Un detalle que me marcó principalmente de esa infancia fue en 6° grado. Recuerdo que, por lo menos en esa escuela, a nadie le daban un ‘diploma al esfuerzo’, pero ese año lo estrenaron y me lo dieron a mí. Si bien no me molesta, lamento que me dieron ese diploma y no otro, ya que, los años que me comprometí en alcanzar buenas notas, nunca logré llegar a tener el mejor promedio, siendo que tenía compañeros que su vida (y hasta la de sus madres) era la escuela, y yo simplemente era un chico que pasaba horas en la computadora, salía a jugar al fútbol, estudiaba música, iba a la iglesia; o sea, nunca fui una persona apasionada con los planes educativos, aunque me ocupaba y me interesaba la idea de aprender a mi manera y alcanzar mis objetivos.

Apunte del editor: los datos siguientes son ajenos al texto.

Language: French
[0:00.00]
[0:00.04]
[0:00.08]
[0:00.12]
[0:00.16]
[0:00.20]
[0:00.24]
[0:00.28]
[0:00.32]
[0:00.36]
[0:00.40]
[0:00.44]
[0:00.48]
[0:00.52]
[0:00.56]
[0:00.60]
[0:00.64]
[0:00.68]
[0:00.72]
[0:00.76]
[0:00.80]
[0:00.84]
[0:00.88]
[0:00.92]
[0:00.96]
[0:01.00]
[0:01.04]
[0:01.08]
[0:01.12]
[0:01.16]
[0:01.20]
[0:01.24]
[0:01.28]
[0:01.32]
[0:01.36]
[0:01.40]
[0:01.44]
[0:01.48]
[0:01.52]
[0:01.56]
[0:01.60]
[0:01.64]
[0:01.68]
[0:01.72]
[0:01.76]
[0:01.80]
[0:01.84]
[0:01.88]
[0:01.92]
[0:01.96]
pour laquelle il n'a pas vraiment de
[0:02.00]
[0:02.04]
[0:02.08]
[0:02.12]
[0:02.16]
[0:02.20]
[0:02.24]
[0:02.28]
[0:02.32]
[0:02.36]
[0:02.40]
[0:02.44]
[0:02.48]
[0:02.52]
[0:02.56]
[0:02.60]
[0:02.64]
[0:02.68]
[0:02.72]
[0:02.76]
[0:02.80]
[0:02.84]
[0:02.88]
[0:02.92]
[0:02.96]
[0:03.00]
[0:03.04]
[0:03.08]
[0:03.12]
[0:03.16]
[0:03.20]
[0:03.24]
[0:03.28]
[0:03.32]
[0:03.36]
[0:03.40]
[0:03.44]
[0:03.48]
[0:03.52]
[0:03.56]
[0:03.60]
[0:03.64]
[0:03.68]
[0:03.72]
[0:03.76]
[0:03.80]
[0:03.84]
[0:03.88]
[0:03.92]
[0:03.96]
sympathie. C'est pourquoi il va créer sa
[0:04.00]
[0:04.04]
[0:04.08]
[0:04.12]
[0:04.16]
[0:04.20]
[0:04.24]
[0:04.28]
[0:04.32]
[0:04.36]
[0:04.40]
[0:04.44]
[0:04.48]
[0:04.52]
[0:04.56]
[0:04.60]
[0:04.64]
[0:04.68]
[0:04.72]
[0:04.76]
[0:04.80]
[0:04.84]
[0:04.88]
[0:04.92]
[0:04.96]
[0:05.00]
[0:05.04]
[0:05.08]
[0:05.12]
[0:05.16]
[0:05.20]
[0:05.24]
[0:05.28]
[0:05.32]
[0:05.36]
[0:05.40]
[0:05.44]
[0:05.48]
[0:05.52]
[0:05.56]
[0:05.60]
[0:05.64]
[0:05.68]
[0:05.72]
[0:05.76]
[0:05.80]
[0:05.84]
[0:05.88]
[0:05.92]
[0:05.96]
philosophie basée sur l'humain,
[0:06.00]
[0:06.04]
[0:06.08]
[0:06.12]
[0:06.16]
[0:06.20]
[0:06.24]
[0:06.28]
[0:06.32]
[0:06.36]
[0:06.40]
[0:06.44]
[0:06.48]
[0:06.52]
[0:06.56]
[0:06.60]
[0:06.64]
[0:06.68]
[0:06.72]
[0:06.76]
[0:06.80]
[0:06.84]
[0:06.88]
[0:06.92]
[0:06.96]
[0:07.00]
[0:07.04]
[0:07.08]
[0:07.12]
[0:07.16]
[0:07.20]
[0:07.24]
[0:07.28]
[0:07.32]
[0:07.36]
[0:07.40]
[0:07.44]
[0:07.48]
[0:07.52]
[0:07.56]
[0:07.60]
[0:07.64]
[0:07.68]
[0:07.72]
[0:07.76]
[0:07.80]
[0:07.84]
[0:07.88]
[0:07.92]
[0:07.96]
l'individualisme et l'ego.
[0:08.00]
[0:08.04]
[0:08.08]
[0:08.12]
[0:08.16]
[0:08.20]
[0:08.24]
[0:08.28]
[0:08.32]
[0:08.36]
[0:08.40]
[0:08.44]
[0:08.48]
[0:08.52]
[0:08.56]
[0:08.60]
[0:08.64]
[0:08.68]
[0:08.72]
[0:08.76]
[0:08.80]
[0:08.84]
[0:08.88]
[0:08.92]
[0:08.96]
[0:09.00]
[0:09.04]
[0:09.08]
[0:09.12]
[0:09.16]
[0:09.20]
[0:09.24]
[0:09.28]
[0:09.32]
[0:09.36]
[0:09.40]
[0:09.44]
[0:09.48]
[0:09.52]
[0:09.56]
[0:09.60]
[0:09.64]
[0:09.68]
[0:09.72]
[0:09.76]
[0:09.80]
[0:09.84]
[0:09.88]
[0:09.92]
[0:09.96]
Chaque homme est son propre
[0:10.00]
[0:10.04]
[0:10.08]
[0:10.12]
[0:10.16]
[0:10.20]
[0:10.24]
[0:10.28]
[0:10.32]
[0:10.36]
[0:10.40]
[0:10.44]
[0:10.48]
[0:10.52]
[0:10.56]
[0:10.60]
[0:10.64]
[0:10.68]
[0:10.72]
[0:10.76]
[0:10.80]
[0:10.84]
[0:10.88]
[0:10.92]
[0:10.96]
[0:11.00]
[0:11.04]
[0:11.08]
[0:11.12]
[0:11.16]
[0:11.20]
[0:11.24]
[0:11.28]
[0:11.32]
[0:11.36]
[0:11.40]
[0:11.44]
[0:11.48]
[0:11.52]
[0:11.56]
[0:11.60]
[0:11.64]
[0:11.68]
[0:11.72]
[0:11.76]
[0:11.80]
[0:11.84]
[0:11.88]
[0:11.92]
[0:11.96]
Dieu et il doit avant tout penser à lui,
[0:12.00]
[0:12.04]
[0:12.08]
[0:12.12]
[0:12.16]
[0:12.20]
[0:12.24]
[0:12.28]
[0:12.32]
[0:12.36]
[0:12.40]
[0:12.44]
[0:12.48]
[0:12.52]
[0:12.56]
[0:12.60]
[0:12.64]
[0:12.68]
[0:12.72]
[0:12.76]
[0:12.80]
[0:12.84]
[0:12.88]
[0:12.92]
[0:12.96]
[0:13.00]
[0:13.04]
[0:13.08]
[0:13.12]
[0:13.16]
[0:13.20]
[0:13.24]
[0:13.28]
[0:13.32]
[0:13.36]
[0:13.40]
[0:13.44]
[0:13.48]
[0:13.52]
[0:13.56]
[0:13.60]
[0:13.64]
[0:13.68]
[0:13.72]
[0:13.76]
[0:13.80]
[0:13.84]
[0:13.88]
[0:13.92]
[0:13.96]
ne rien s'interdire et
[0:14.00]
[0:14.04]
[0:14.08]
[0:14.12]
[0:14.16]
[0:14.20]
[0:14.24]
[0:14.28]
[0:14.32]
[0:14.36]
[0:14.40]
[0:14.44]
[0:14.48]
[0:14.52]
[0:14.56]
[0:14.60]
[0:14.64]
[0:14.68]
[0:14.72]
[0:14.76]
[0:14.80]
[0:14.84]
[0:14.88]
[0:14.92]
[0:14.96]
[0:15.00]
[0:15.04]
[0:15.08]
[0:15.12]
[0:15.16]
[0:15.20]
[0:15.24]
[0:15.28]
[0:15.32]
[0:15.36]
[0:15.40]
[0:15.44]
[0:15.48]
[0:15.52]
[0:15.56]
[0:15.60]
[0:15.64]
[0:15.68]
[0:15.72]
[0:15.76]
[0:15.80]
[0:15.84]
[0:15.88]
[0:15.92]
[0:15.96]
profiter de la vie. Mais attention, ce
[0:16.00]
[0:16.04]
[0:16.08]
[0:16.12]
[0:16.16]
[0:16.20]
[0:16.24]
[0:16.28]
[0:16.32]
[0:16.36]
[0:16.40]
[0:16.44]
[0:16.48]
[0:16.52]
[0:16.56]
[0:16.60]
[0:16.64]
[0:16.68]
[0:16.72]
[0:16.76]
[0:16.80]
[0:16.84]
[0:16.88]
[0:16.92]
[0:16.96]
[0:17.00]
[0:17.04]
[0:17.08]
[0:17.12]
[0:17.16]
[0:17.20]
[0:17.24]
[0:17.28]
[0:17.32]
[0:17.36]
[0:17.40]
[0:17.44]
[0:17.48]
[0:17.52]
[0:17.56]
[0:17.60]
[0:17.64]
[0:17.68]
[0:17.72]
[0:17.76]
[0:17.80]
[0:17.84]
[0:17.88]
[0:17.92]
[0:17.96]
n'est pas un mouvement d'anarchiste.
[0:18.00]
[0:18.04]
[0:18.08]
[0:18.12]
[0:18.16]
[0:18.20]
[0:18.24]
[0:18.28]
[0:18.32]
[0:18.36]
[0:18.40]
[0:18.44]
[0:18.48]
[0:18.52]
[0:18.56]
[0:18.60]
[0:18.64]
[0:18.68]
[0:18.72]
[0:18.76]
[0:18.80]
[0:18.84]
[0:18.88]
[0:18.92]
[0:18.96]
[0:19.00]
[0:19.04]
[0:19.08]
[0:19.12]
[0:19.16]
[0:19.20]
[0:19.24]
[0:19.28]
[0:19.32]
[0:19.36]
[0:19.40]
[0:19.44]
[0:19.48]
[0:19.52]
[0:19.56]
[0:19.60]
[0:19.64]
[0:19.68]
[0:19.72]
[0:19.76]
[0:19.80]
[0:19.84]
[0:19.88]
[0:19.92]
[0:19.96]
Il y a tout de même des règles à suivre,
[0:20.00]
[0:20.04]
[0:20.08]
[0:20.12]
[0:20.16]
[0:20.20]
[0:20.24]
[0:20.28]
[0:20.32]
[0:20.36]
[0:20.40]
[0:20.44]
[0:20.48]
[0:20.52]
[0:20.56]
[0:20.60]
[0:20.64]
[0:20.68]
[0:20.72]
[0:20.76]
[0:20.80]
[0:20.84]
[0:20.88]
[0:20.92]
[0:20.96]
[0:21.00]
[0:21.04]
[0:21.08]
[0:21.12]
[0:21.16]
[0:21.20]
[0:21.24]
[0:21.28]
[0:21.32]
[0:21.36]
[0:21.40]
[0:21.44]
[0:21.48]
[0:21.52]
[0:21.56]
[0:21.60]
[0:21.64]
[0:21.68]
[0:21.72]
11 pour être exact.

Un verbo que siempre destaco en todo esto es el de la perseverancia; es decir, el actuar de una manera constante, permaneciendo durante un tiempo considerable con la intención clara de llegar a una meta específica. Es como una fuerza que sale de adentro y nos alienta a seguir, a no rendirnos pese a las circunstancias y a vencer nuestros miedos. Tal como dice el libro de Donald Trump: “Never give up” (“Nunca te rindas”).

Siempre van a haber momentos difíciles, momentos y personas que te van a tirar abajo, momentos poco esperanzadores, pero el secreto de todo es la pasión de la perseverancia. Eso va a marcar tu éxito o tu fracaso.

Si vamos a fondo con lo que significa ser una persona perseverante, te vas a dar cuenta que tu carácter tiene que ser transformado. Yo puedo ver como mi carácter día tras día es transformado. De ser un chico tímido, inseguro de sí mismo, con baja autoestima y todo lo que te imagines, mi forma de ser tuvo que adaptarse a las necesidades que se iban presentando para seguir avanzando en mi proyecto de vida. Cada segundo de adversidad y desafíos que pasan por mis ojos, me dan la oportunidad de decidir si quiero que mis sueños se hagan realidad, o tan sólo voy a permitir que se puedan convertir en una pesadilla.

Estoy convencido que la perseverancia es un factor fundamental para comenzar o/y darle continuidad a un proyecto de vida. La perseverancia es la cualidad del éxito. Concentrate en el futuro fruto de tu esfuerzo y no dejés de darle para adelante.